### Try it:
Repeat the listing exactly, line by line.

### Provided records:

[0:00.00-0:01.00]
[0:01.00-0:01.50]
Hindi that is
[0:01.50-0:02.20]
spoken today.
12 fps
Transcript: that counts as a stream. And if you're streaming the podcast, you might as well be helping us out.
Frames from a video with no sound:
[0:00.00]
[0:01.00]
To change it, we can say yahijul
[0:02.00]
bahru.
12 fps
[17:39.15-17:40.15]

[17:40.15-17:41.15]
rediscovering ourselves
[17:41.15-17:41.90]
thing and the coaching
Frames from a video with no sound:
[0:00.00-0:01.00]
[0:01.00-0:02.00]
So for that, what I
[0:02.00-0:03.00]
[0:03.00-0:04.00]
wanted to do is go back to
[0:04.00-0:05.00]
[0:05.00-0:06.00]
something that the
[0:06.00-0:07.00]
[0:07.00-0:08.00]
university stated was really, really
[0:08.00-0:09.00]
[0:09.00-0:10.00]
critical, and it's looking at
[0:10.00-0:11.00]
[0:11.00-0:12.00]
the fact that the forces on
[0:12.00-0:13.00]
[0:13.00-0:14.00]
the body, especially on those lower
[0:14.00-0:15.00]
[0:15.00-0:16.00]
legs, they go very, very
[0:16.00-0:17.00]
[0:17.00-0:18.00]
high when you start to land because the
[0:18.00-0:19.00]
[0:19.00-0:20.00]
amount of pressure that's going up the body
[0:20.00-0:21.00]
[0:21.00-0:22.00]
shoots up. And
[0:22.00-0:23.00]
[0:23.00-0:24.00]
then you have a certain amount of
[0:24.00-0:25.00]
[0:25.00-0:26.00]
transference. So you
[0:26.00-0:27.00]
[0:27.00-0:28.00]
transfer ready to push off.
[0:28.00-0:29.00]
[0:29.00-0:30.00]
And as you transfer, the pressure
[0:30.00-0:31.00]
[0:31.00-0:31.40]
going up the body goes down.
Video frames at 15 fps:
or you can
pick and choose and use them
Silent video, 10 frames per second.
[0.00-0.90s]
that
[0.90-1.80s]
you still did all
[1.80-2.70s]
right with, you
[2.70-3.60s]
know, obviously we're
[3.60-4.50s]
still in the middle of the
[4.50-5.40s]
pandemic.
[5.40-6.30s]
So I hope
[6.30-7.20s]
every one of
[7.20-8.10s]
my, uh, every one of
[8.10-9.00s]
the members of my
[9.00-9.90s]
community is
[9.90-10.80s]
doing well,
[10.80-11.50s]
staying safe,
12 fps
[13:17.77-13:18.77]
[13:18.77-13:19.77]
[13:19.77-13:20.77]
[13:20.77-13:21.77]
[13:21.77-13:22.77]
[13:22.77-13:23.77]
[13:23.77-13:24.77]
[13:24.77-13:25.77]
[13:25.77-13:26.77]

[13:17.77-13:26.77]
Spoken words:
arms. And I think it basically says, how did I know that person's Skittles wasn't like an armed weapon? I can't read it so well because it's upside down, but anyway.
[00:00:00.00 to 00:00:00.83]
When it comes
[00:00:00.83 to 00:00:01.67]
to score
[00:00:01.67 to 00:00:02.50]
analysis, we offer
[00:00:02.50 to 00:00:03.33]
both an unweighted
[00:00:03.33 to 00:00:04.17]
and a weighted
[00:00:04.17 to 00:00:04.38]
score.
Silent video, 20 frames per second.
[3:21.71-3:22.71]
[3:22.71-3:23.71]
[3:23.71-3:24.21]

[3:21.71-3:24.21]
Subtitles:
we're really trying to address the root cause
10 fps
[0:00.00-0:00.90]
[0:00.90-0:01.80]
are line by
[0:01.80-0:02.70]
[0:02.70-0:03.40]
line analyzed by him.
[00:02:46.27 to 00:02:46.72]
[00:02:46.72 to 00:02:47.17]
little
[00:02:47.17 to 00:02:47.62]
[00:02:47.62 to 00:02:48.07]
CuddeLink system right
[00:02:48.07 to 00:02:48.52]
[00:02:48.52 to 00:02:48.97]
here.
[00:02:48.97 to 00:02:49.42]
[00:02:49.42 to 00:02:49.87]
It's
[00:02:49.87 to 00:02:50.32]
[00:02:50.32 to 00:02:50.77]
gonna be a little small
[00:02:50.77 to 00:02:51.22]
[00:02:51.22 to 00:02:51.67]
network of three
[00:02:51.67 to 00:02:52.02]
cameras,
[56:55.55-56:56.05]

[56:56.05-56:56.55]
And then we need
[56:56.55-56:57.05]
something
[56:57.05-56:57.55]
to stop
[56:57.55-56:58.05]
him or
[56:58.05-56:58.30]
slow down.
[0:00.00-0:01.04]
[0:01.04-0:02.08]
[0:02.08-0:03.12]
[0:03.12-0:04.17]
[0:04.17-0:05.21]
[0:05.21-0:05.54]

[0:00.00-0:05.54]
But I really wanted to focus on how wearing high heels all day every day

### Task solution:
[0:00.00-0:01.00]
[0:01.00-0:01.50]
Hindi that is
[0:01.50-0:02.20]
spoken today.
12 fps
Transcript: that counts as a stream. And if you're streaming the podcast, you might as well be helping us out.
Frames from a video with no sound:
[0:00.00]
[0:01.00]
To change it, we can say yahijul
[0:02.00]
bahru.
12 fps
[17:39.15-17:40.15]

[17:40.15-17:41.15]
rediscovering ourselves
[17:41.15-17:41.90]
thing and the coaching
Frames from a video with no sound:
[0:00.00-0:01.00]
[0:01.00-0:02.00]
So for that, what I
[0:02.00-0:03.00]
[0:03.00-0:04.00]
wanted to do is go back to
[0:04.00-0:05.00]
[0:05.00-0:06.00]
something that the
[0:06.00-0:07.00]
[0:07.00-0:08.00]
university stated was really, really
[0:08.00-0:09.00]
[0:09.00-0:10.00]
critical, and it's looking at
[0:10.00-0:11.00]
[0:11.00-0:12.00]
the fact that the forces on
[0:12.00-0:13.00]
[0:13.00-0:14.00]
the body, especially on those lower
[0:14.00-0:15.00]
[0:15.00-0:16.00]
legs, they go very, very
[0:16.00-0:17.00]
[0:17.00-0:18.00]
high when you start to land because the
[0:18.00-0:19.00]
[0:19.00-0:20.00]
amount of pressure that's going up the body
[0:20.00-0:21.00]
[0:21.00-0:22.00]
shoots up. And
[0:22.00-0:23.00]
[0:23.00-0:24.00]
then you have a certain amount of
[0:24.00-0:25.00]
[0:25.00-0:26.00]
transference. So you
[0:26.00-0:27.00]
[0:27.00-0:28.00]
transfer ready to push off.
[0:28.00-0:29.00]
[0:29.00-0:30.00]
And as you transfer, the pressure
[0:30.00-0:31.00]
[0:31.00-0:31.40]
going up the body goes down.
Video frames at 15 fps:
or you can
pick and choose and use them
Silent video, 10 frames per second.
[0.00-0.90s]
that
[0.90-1.80s]
you still did all
[1.80-2.70s]
right with, you
[2.70-3.60s]
know, obviously we're
[3.60-4.50s]
still in the middle of the
[4.50-5.40s]
pandemic.
[5.40-6.30s]
So I hope
[6.30-7.20s]
every one of
[7.20-8.10s]
my, uh, every one of
[8.10-9.00s]
the members of my
[9.00-9.90s]
community is
[9.90-10.80s]
doing well,
[10.80-11.50s]
staying safe,
12 fps
[13:17.77-13:18.77]
[13:18.77-13:19.77]
[13:19.77-13:20.77]
[13:20.77-13:21.77]
[13:21.77-13:22.77]
[13:22.77-13:23.77]
[13:23.77-13:24.77]
[13:24.77-13:25.77]
[13:25.77-13:26.77]

[13:17.77-13:26.77]
Spoken words:
arms. And I think it basically says, how did I know that person's Skittles wasn't like an armed weapon? I can't read it so well because it's upside down, but anyway.
[00:00:00.00 to 00:00:00.83]
When it comes
[00:00:00.83 to 00:00:01.67]
to score
[00:00:01.67 to 00:00:02.50]
analysis, we offer
[00:00:02.50 to 00:00:03.33]
both an unweighted
[00:00:03.33 to 00:00:04.17]
and a weighted
[00:00:04.17 to 00:00:04.38]
score.
Silent video, 20 frames per second.
[3:21.71-3:22.71]
[3:22.71-3:23.71]
[3:23.71-3:24.21]

[3:21.71-3:24.21]
Subtitles:
we're really trying to address the root cause
10 fps
[0:00.00-0:00.90]
[0:00.90-0:01.80]
are line by
[0:01.80-0:02.70]
[0:02.70-0:03.40]
line analyzed by him.
[00:02:46.27 to 00:02:46.72]
[00:02:46.72 to 00:02:47.17]
little
[00:02:47.17 to 00:02:47.62]
[00:02:47.62 to 00:02:48.07]
CuddeLink system right
[00:02:48.07 to 00:02:48.52]
[00:02:48.52 to 00:02:48.97]
here.
[00:02:48.97 to 00:02:49.42]
[00:02:49.42 to 00:02:49.87]
It's
[00:02:49.87 to 00:02:50.32]
[00:02:50.32 to 00:02:50.77]
gonna be a little small
[00:02:50.77 to 00:02:51.22]
[00:02:51.22 to 00:02:51.67]
network of three
[00:02:51.67 to 00:02:52.02]
cameras,
[56:55.55-56:56.05]

[56:56.05-56:56.55]
And then we need
[56:56.55-56:57.05]
something
[56:57.05-56:57.55]
to stop
[56:57.55-56:58.05]
him or
[56:58.05-56:58.30]
slow down.
[0:00.00-0:01.04]
[0:01.04-0:02.08]
[0:02.08-0:03.12]
[0:03.12-0:04.17]
[0:04.17-0:05.21]
[0:05.21-0:05.54]

[0:00.00-0:05.54]
But I really wanted to focus on how wearing high heels all day every day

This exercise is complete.